Scientists and concerned beachcombers are looking for answers.

Over the past several months, beachcombers on both sides of the Atlantic have been encountering the same thing – hundreds of Nike running shoes washing up on the sand, in rough shape after a lengthy sea journey but appearing to be unworn, all with the same manufacturing date. Other footwear, including flip-flops, have been found with increasingly frequency as well.

Despite being found on beaches in the Bahamas, Bermuda, the Azores, Brittany, Cornwall, the Orkney Islands, and on the west coast of Ireland, the consensus is that all the sneakers and flip-flops come from the same source. A ship called the Maersk Shanghai was traveling between Norfolk, Virginia, and Charleston, South Carolina, in March 2018 when it met a storm and lost 16 shipping containers overboard. Nine were rescued, but seven sank, presumably expelling their contents.

Neither the shipping company nor Nike have confirmed that this is the actual source of the shoes, but two other footwear manufacturers, Triangle and Great Wolf Lodge, whose products have been found on beaches, did say that they lost merchandise from the Maersk Shanghai.

It’s an interesting story because it reveals a few things – first, how hidden from public view the world of shipping mishaps is. Companies do not have to report what happens. According to the BBC.

“Shipping companies only have to report lost containers if they could become a hazard for other vessels or if they include substances deemed ‘harmful to the marine environment’, such as corrosive or toxic chemicals. While the Marine Conservation Society says products like trainers harm marine environments, they do not count as ‘harmful’ for the purpose of reporting cargo lost at sea.”

Second, it provides insightful information about ocean currents.

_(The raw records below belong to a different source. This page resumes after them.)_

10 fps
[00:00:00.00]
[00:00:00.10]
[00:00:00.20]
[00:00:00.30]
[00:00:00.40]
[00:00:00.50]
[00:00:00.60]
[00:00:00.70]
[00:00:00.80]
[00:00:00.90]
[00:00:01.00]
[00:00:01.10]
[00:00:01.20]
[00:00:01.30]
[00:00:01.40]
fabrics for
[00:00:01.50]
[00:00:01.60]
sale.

While a few have washed up on beaches, most of the shoes are probably doing laps around the Atlantic. The BBC cites Dr. Curtis Ebbesmeyer,

“If they’ve gone about halfway around [from North Carolina to the UK] in just over a year, then it takes about three years to go once around the North Atlantic. So that’s the typical orbital period of the sneakers, but that hasn’t been studied by oceanographers much at all.”

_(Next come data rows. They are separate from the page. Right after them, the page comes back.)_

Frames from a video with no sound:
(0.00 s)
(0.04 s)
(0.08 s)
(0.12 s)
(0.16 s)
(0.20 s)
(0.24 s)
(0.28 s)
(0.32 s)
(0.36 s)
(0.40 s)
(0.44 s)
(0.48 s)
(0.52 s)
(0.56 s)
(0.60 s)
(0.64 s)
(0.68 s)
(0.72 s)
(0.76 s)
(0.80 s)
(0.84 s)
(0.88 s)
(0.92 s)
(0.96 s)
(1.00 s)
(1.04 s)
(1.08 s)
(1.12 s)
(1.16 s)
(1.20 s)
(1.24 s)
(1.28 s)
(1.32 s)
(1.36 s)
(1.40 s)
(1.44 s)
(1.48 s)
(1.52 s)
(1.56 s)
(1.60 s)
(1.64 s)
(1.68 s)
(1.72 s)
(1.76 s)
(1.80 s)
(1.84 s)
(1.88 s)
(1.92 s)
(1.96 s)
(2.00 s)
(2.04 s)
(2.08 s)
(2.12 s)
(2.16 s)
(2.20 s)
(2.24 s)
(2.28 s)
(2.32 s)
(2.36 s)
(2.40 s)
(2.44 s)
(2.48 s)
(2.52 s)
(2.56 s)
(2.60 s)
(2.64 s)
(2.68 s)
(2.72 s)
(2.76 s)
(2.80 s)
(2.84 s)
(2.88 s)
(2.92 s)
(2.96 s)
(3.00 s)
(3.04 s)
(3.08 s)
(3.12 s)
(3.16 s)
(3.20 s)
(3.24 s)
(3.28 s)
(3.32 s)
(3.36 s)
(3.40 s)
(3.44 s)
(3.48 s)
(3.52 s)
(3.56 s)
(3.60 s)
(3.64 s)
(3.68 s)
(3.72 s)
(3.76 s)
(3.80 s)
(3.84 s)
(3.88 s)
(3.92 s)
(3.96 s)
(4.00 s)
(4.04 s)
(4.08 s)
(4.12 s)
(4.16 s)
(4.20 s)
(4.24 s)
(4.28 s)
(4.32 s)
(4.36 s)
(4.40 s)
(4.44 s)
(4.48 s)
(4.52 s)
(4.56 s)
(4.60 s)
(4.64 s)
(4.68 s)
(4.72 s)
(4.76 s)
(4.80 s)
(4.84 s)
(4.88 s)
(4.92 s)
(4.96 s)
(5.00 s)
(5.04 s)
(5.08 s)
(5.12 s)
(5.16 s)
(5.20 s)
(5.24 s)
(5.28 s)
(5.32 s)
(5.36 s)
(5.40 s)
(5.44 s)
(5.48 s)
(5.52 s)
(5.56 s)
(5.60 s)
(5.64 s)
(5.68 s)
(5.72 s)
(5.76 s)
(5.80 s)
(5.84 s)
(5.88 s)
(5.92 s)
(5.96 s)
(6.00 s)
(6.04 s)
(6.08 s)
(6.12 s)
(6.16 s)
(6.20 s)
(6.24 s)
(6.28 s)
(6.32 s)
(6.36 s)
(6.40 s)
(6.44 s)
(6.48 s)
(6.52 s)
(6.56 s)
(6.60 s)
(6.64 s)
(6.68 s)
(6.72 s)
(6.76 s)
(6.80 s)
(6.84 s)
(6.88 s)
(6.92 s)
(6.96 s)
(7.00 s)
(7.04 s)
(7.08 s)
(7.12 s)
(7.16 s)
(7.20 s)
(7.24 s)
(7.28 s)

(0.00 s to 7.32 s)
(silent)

Ebbesmeyer also observed that left and right sneakers tend to go in different directions, floating “with different orientation to the wind.”

While news of overboard containers may travel quickly, companies expect it to die out just as fast and for the public to forget. But when the evidence keeps washing up on shore, this is impossible. The beach-cleaning community is calling for stricter laws that would require shipping companies to admit exactly what’s getting lost at sea. This would likely spur them to improve cleanup strategies, as well, instead of hoping the problem will simply disappear beneath the waves.

Scientists and concerned beachcombers are looking for answers.